Immerhin geht’s kindlich kunterbunt zu im Naschparadies. Der Weihnachtsbaum steht groß und mächtig − zweidimensional und dick beschneit − hinter einer riesigen Geburtstagstorte mit neun Kerzen; Eiswaffeln, Lakritzschnecken und Bonbons drum herum. Der unheimliche Zauberer Drosselmeier (als charismatische Idealbesetzung der schlanke, hochgewachsene Leszek Januszewski) schwingt seine langen Schwalbenschwänze und Beine um die Wette. Im elektrisch betriebenen Sperrholzschlitten fährt er Claramarie (sehr anmutig: Tiana Lara Hogan) und ihren Nussknacker-Prinzen (darstellerisch etwas steif, um so eleganter im Pas de deux: Brendon Feeney) durch das Schneetreiben. Stramme Soldaten schlagen wuselige, quietschende Mäuschen (Kinder) in die Flucht. Die kehren aber unerschrocken als süße Bonbons zurück. Zuckerwatte fällt vom Himmel. Kaugummi (Péter Matkaicsek), Softeis (Hayley Macri) und das Baiser-Paar tanzen. Fee (Yoko Furihata) und Prinz (Shinsaku Hashiguchi) zaubern mit dem Nussknacker-Prinzen einen veritablen klassischen Pas de trois mit Variationen auf die Bühne. Schnee- und Blumen- (alias Zuckerwatte-)Walzer gehören natürlich zu den Höhepunkten − schon allein wegen der Musik, die das Philharmonische Orchester, unterstützt von einem sehr guten Kinderchor, unter der Leitung des neuen Ersten Kapellmeisters David Marlow vorzüglich spielt.

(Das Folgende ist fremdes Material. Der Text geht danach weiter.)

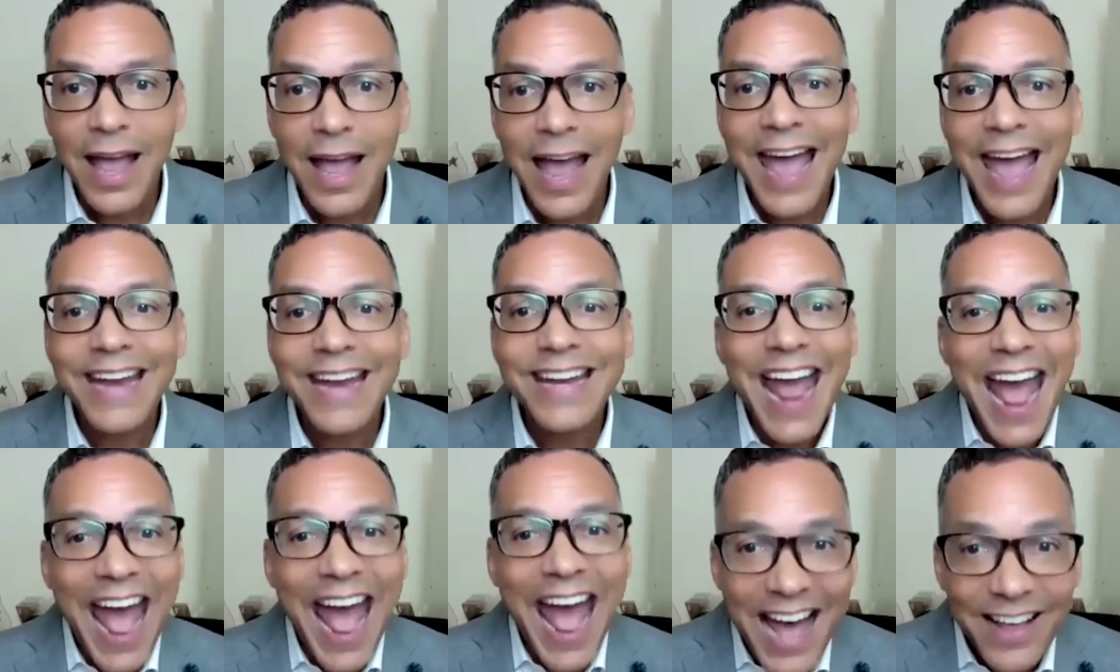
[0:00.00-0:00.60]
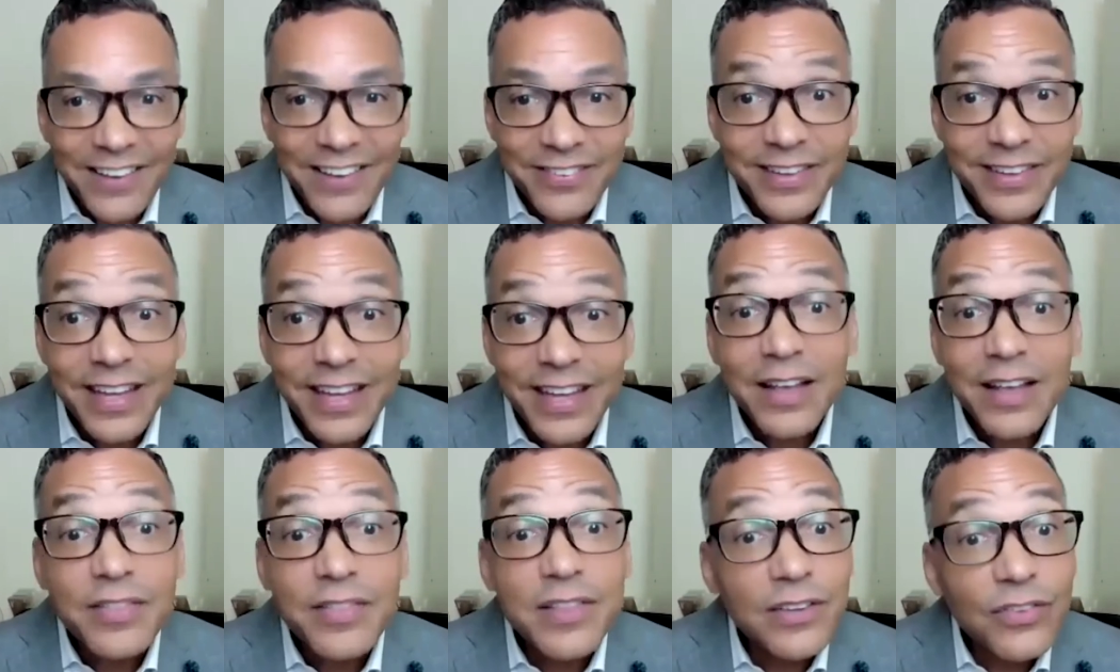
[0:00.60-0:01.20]
and
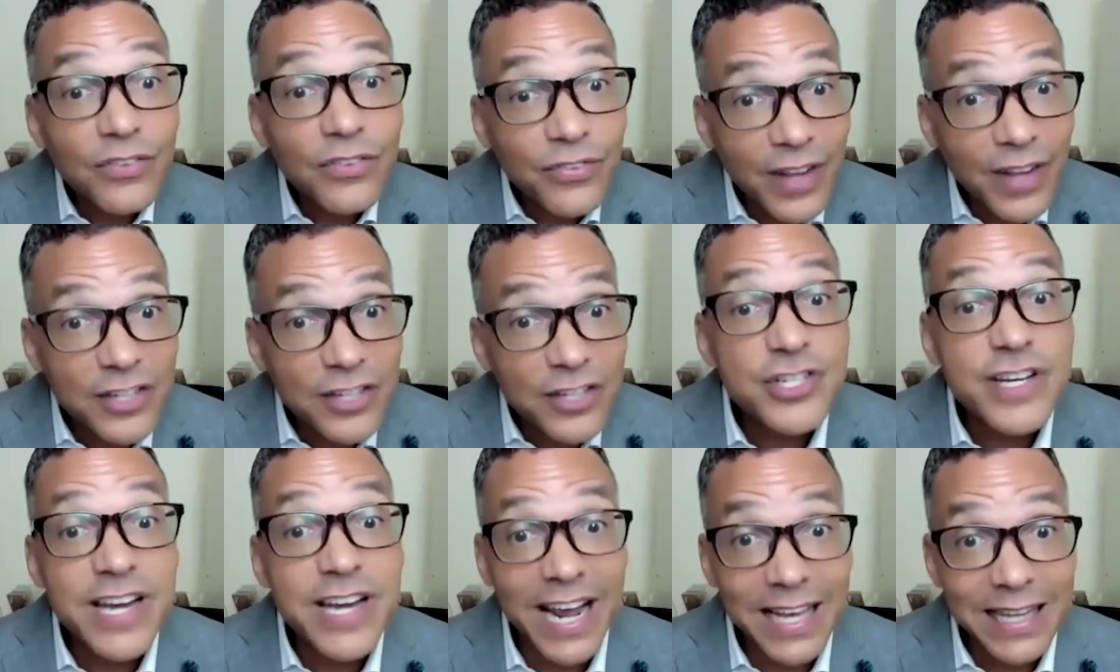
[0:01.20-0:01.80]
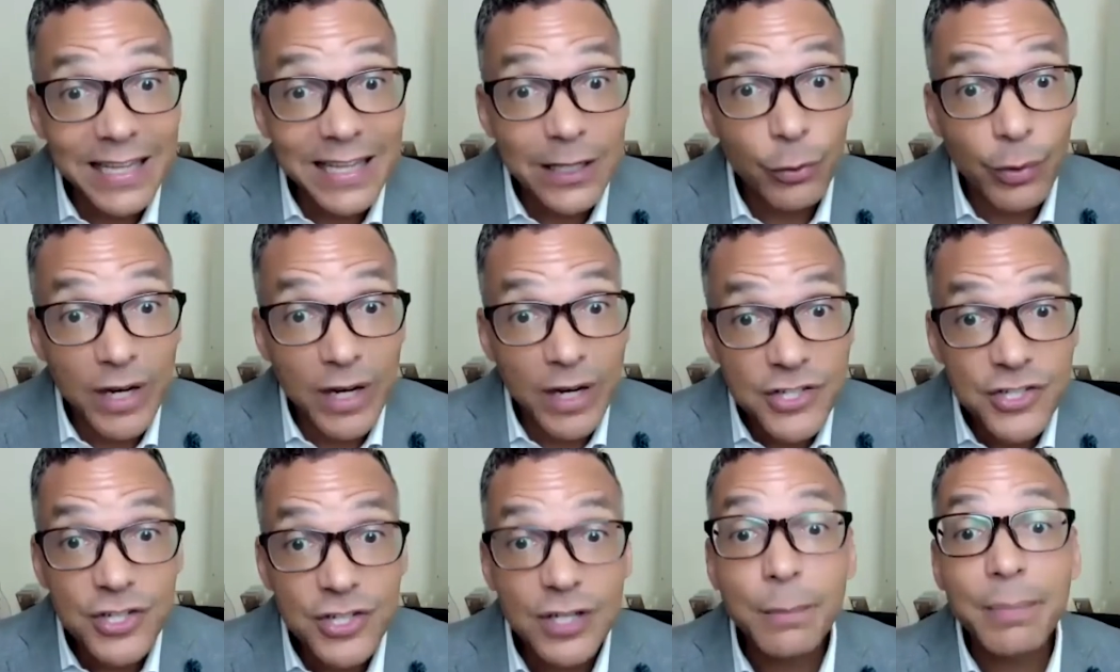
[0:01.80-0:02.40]
asking that such
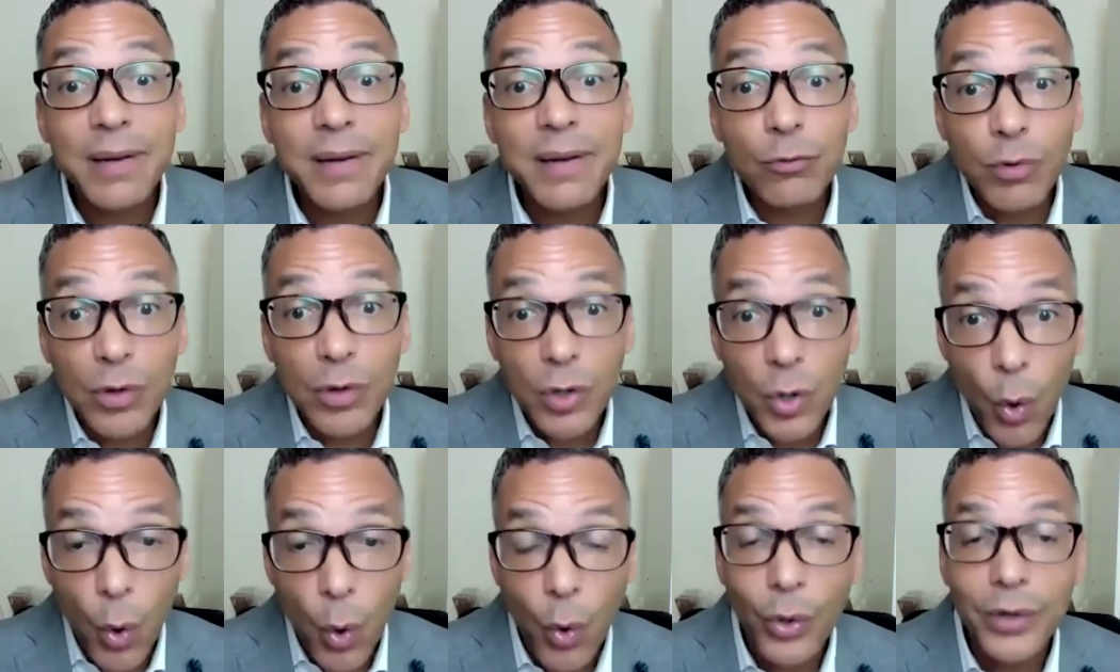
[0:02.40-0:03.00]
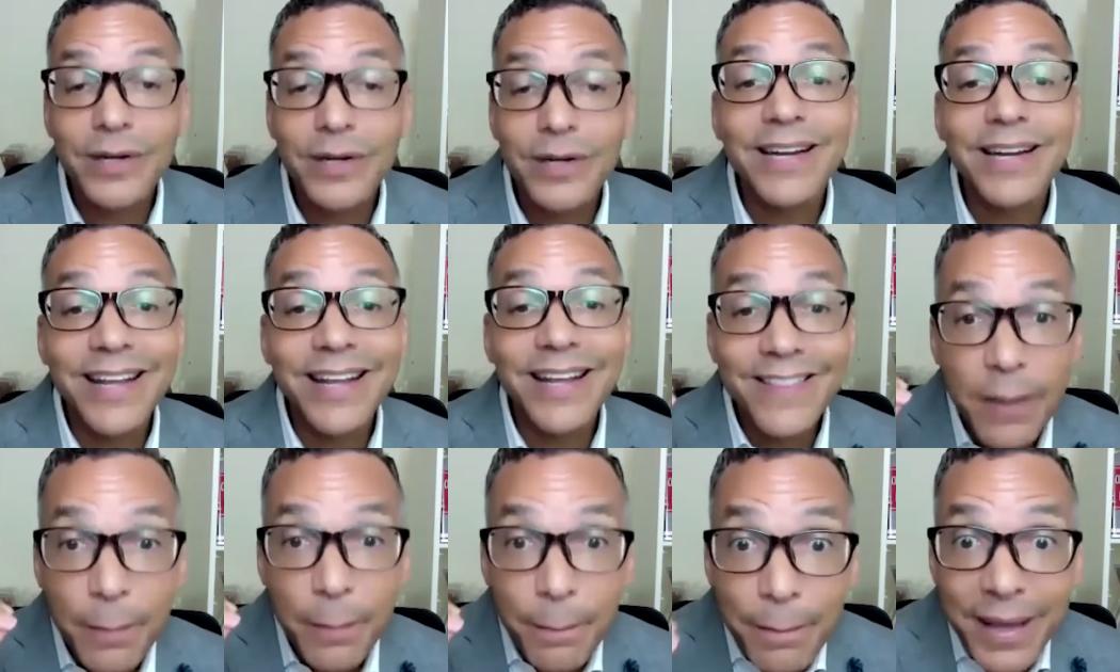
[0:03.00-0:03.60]
declaration be recorded
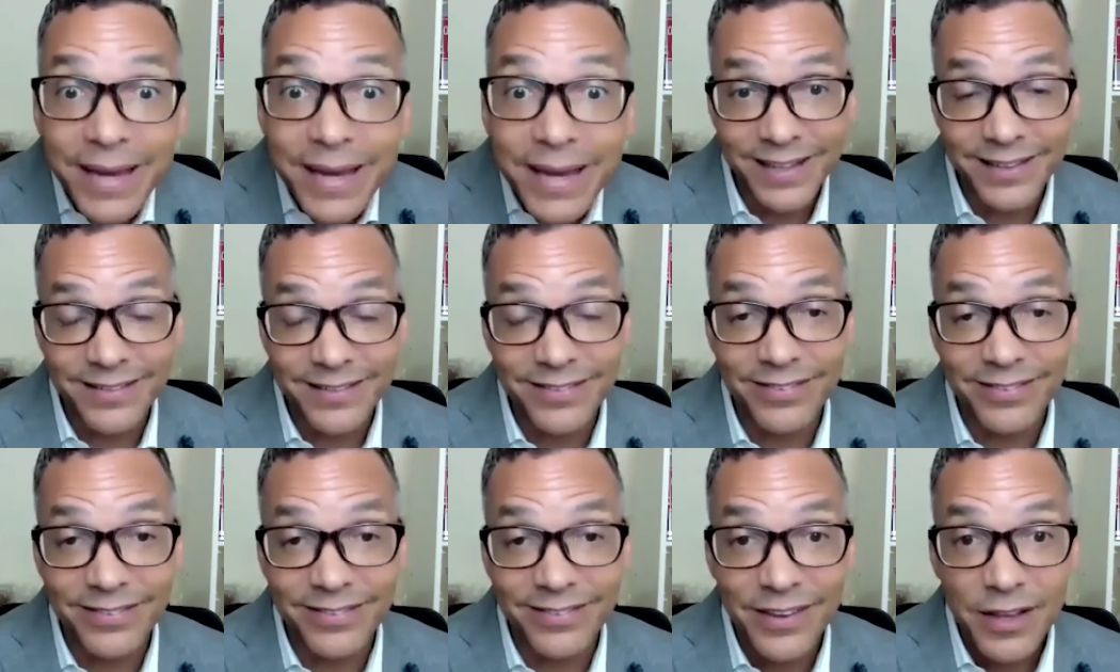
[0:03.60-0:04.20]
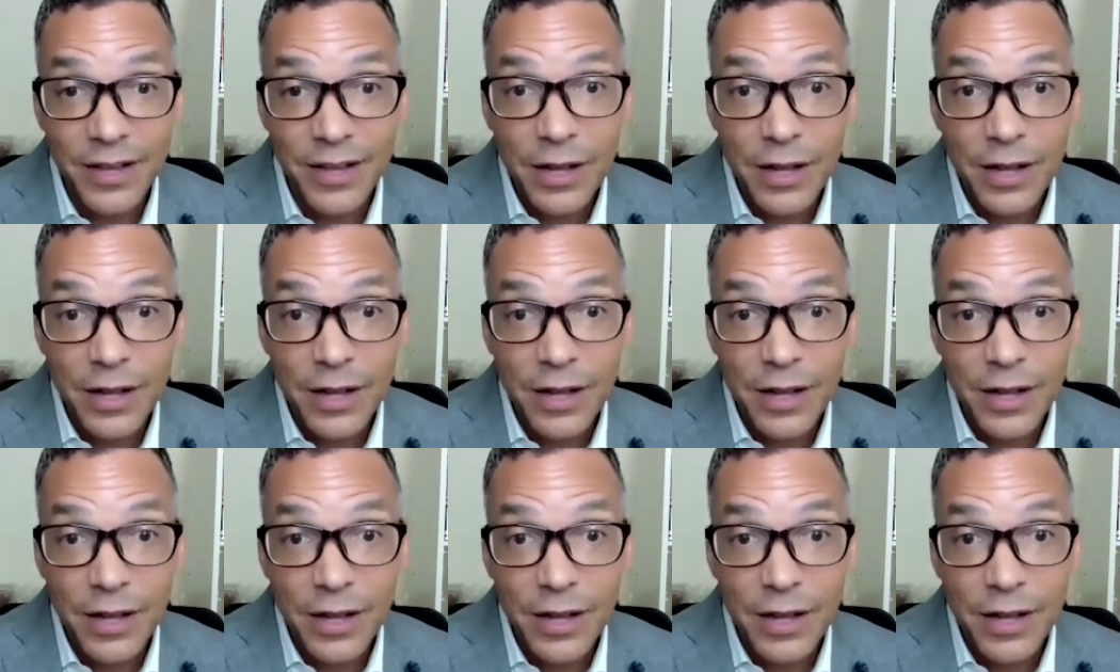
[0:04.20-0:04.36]
in the minutes.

Zur Musik der Apotheose steigen alle die Stufen der Tortenetagen hoch und bilden ein fröhliches Tableau. Abrupt fällt der Vorhang. Zurück bleibt an der Rampe Claramarie, den hölzernen Nussknacker im Arm, und starrt auf die schwarze Wand. Aus sind alle süßen Träume...

Dass vorwiegend in Schläppchen getanzt wird, wirkt sehr natürlich und angemessen. Besondere Leckerbissen bietet dennoch der Spitzentanz von Yoko Furihata (Baiser-/Zuckerfee) und Hayley Macri (Softeis im Arabischen Tanz). Mit klassischen hohen und weiten Sprüngen (wenn auch nicht ganz sauber) prunkt Shinsaku Hashiguchi als Baiser-Prinz. Carolinne de Oliveira ist eine dynamische Mäusekönigin, Juliano Pereira ein für das Schaukelpferd etwas zu groß geratener, aber tänzerisch ansehnlicher Bruder Fritz. Sechs neue Mitglieder hat Ricardo Fernando für seine 14-köpfige Kompanie neu engagiert. Ergänzt durch vier Gäste, Statisten und ein Dutzend Kinder machen sie die Aufführung des Klassikers möglich. Das Premierenpublikum feierte alle mit stehenden Ovationen.